Parallel Queries in Postgres
Many folks are surprised to hear that Postgres has parallel queries out of the box. This was released in small batches across a half dozen versions of Postgres, so the major fanfare for having parallelism got a little bit lost.
By default Postgres is configured for two parallel workers. The Postgres query planner will assemble a few plans for any given query and will estimate the additional overhead of performing parallel queries, and make a go or no-go decision. Depending on the settings and the calculations of the query planner, parallel queries are typically used by large and long running queries — like warehouse or analytical workloads.
Below is the output of a sample EXPLAIN
when the query planner uses 2 parallel workers:
EXPLAIN (ANALYZE, VERBOSE, COSTS, BUFFERS)
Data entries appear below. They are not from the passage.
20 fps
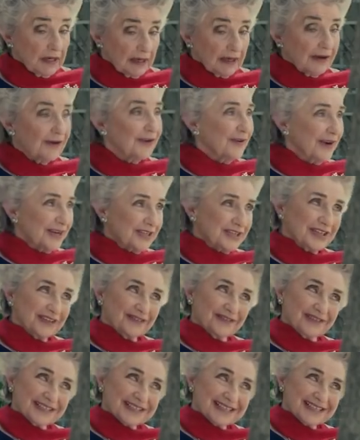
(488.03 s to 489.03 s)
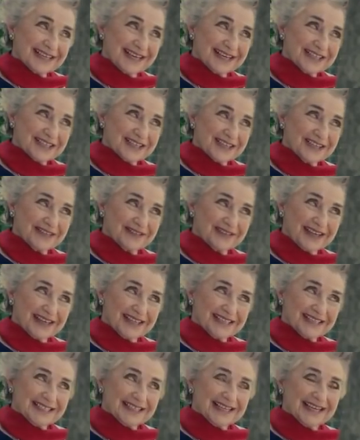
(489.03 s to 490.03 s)
a congressional investigation of
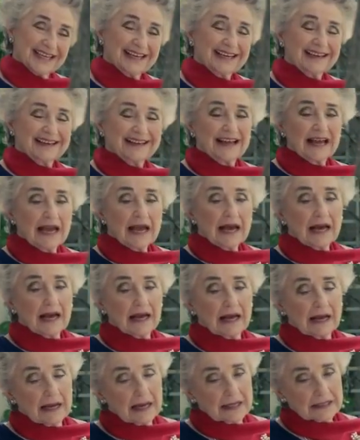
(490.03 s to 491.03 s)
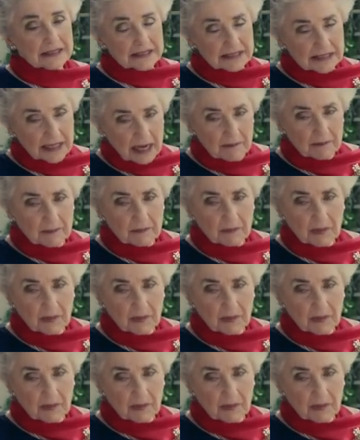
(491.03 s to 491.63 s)
Kinsey. At some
SELECT * FROM orders WHERE order_date > '2024-01-01';
QUERY PLAN
-------------------------------------------------------------------------------------
Gather (cost=1000.00..11000.00 rows=10000 width=123) (actual time=0.051..12.345 rows=8500 loops=1)
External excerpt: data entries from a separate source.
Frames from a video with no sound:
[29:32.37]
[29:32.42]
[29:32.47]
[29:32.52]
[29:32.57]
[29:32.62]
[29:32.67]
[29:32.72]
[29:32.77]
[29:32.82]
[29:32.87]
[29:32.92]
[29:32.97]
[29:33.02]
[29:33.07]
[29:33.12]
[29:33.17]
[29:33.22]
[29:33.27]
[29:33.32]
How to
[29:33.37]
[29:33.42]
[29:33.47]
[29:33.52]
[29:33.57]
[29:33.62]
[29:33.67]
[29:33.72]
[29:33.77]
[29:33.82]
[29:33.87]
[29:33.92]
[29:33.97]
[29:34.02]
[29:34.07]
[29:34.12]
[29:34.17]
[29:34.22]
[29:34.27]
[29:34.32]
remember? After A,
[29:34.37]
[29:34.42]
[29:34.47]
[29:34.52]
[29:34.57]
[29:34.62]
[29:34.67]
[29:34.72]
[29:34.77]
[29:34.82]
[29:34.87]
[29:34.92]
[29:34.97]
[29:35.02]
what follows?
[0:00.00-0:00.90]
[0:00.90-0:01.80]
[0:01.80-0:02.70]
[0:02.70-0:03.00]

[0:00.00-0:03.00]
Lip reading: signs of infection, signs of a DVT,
Output: order_id, customer_id, order_date, order_amount
Workers Planned: 2
Workers Launched: 2
Buffers: shared hit=50 read=1000
-> Parallel Seq Scan on public.orders (cost=0.00..9000.00 rows=4167 width=123) (actual time=0.028..10.045 rows=2833 loops=3)
Output: order_id, customer_id, order_date, order_amount
Filter: (orders.order_date > '2024-01-01'::date)
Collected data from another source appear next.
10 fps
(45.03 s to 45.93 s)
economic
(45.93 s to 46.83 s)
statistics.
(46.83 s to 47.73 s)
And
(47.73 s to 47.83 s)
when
Rows Removed by Filter: 11667
Buffers: shared hit=50 read=1000
Planning Time: 0.123 ms
Execution Time: 12.567 ms
Parallel queries were first released in Postgres 10 and we are currently at 16, with version 17 right around the corner. Every major release since version 10 has included performance improvements for parallel queries and has implemented parallelism into indexes, joins, and vacuum. Starting small and expanding is a common theme of Postgres development. Even PostGIS and pgvector take advantage of parallelism for queries and index builds.
When are parallel queries important
First off, parallel queries are not a substitution for optimizing queries with indexes. If your application is running the same CRUD operations over and over and over, use indexes appropriately. See Demystifying Database Performance for the ins-and-outs of indexes or Postgres Indexes for Newbies.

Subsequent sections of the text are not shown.